Recently, both the House and Senate Commerce Committees held hearings discussing ways to allocate additional spectrum for mobile broadband use in order to meet the growing consumer demand for mobile technology.

The House Energy and Commerce Communications and Technology Subcommittee is considering two pieces of legislation including the Federal Spectrum Incentive Act, to encourage better use of federal spectrum, and the Spectrum Pipeline Act, which would lay the groundwork for the long-term reallocation planning of various spectrum bands.

Here at Telecommunications for the Deaf and Hard of Hearing, Inc. (TDI), we view spectrum as an irreplaceable resource our communities need in order to engage in an equal communication playing field with the rest of society. We are experiencing a mobile revolution, and spectrum is the fuel powering the mobile broadband engine. If the federal government does not act promptly to free up the wireless spectrum for mobile devices, the revolution would be very limited.

Imagine what it would be like if you were still using text-based pagers from before 2000, with no video nor any enhanced bandwidth-sensitive content. No ability to use VRS or call others using video while on the go. That is what we would have been stuck with if there was not enough spectrum. What we have now is wonderful, but it can be so much more if enough spectrum is freed up for mobile usage.

Over the past decade, consumers have experienced the emergence of the Internet of Things, which has changed the lives of nearly every American including the deaf and hard of hearing. The Internet is a unique tool that allows people who are deaf or hard of hearing to break through barriers of communication without speaking verbally. This in turn empowers a deaf/hard of hearing user to interact with all types of individuals online and enjoy effortless navigation across various social channels.

For this reason, a sustainable supply of spectrum is necessary to not only protect the current communication tools used by the deaf/hard of hearing community, but also to allow for further innovation and wireless advancements. TDI envisions a future where persons who are deaf or hard of hearing can access all forms of information, entertainment and telecommunications, thus allowing them to live independently and actively participate in society.

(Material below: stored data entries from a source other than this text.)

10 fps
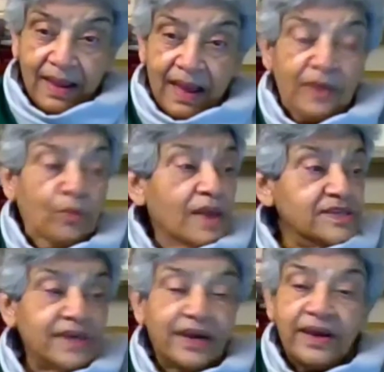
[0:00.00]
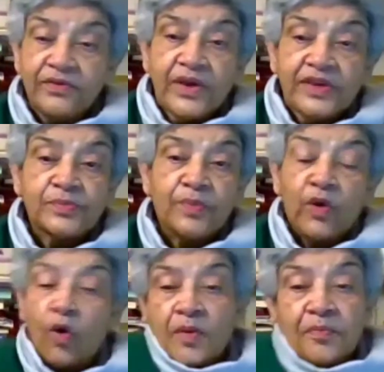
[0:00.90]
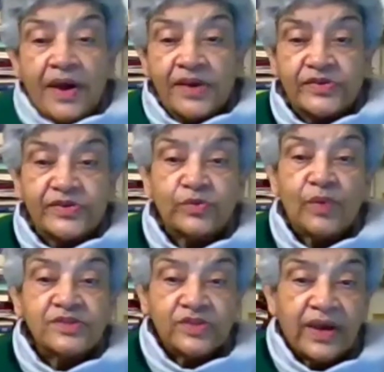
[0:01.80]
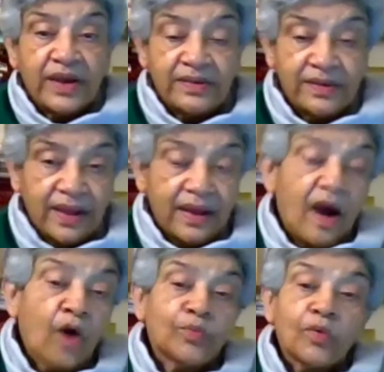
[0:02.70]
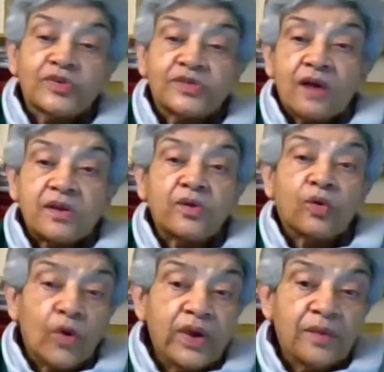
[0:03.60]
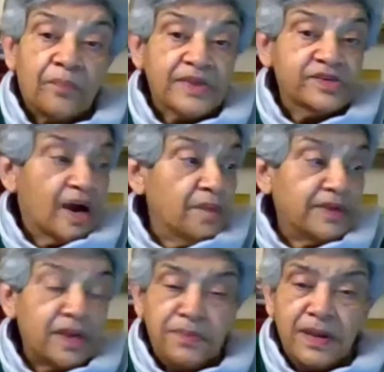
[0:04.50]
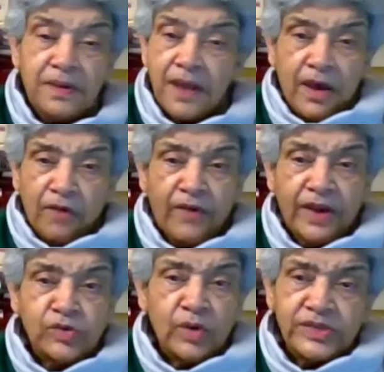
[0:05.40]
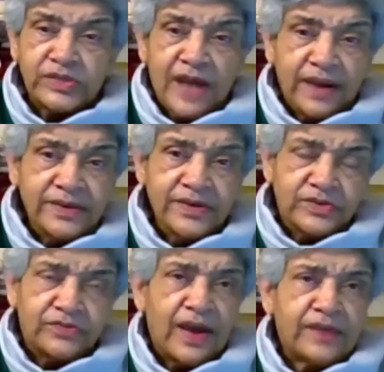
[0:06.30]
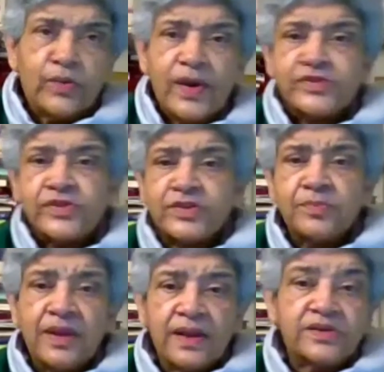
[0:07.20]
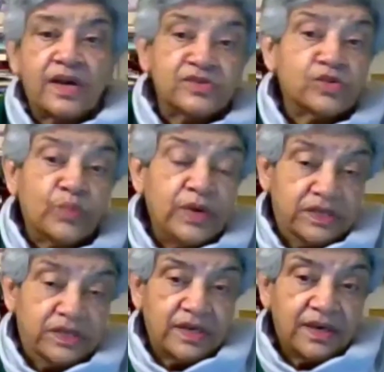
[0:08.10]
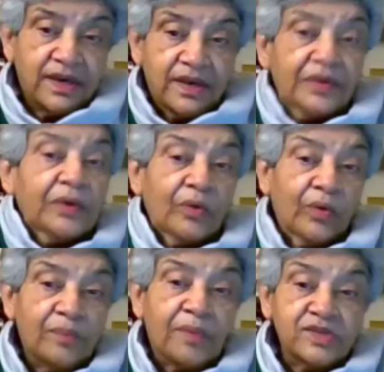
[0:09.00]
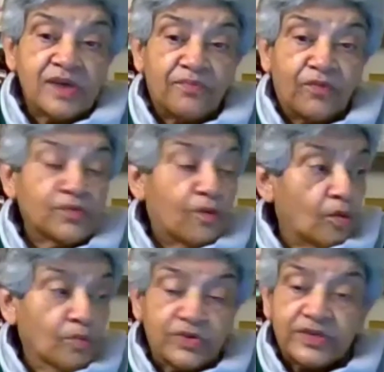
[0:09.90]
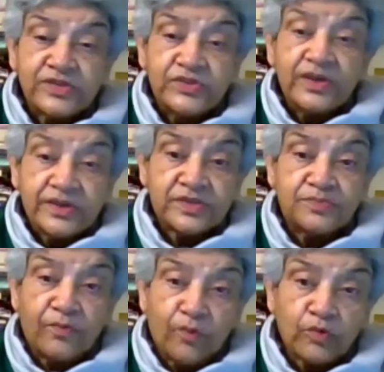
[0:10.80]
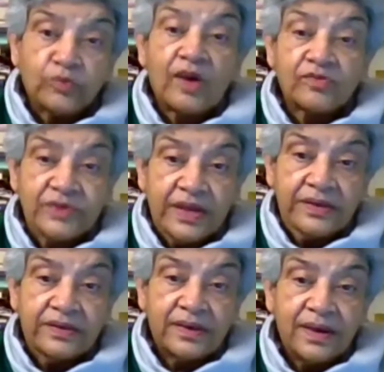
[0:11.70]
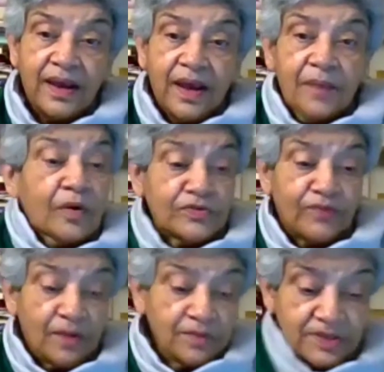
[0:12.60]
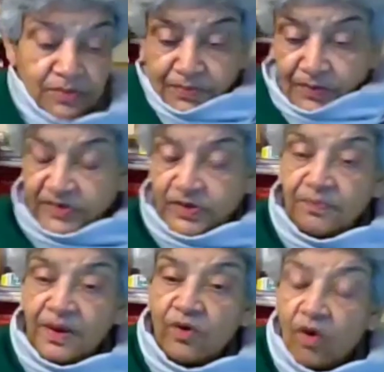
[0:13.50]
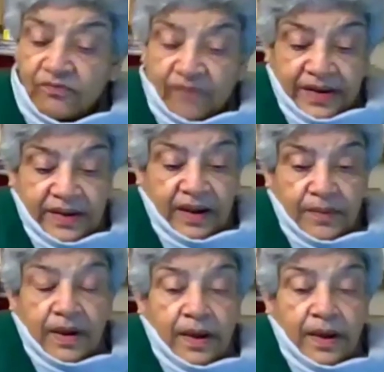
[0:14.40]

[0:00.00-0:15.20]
And once again raised procurement prices, once again output started growing in Punjab. It had been virtually stagnant at 26 million tons of wheat, in Punjab for almost 6 years before 2008, because farmers were simply not finding it,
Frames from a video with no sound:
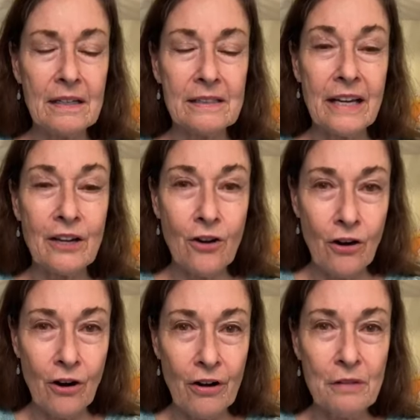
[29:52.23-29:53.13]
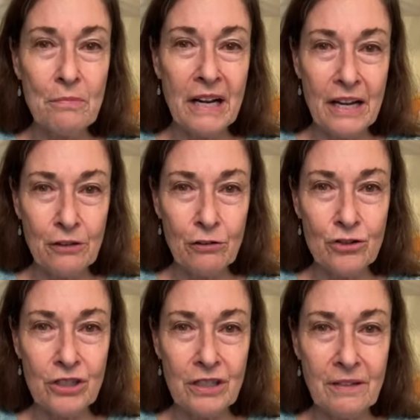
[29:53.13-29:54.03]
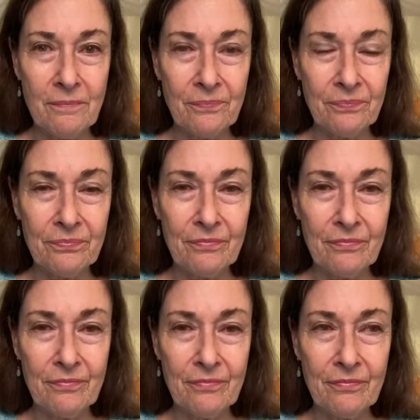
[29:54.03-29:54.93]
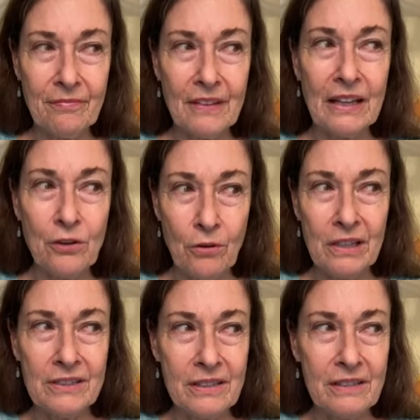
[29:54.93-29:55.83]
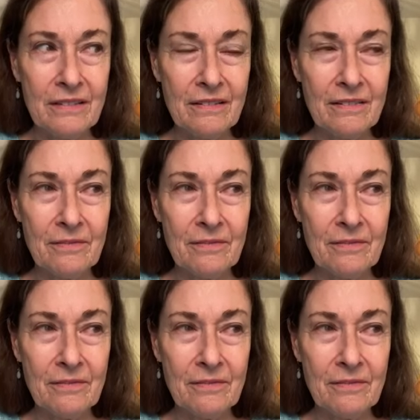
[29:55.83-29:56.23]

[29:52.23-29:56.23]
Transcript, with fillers: because I guard my energy like crazy.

TDI welcomes further discussion about advancing U.S. spectrum policy and the reallocation of certain spectrum bands for consumer use. As the demand for spectrum continues to rise, it is crucial to establish a transparent and well-researched plan for spectrum reallocation. Additional spectrum means more to our constituents than just the ability to access faster networks; their lives depend on a reliable and efficient connection.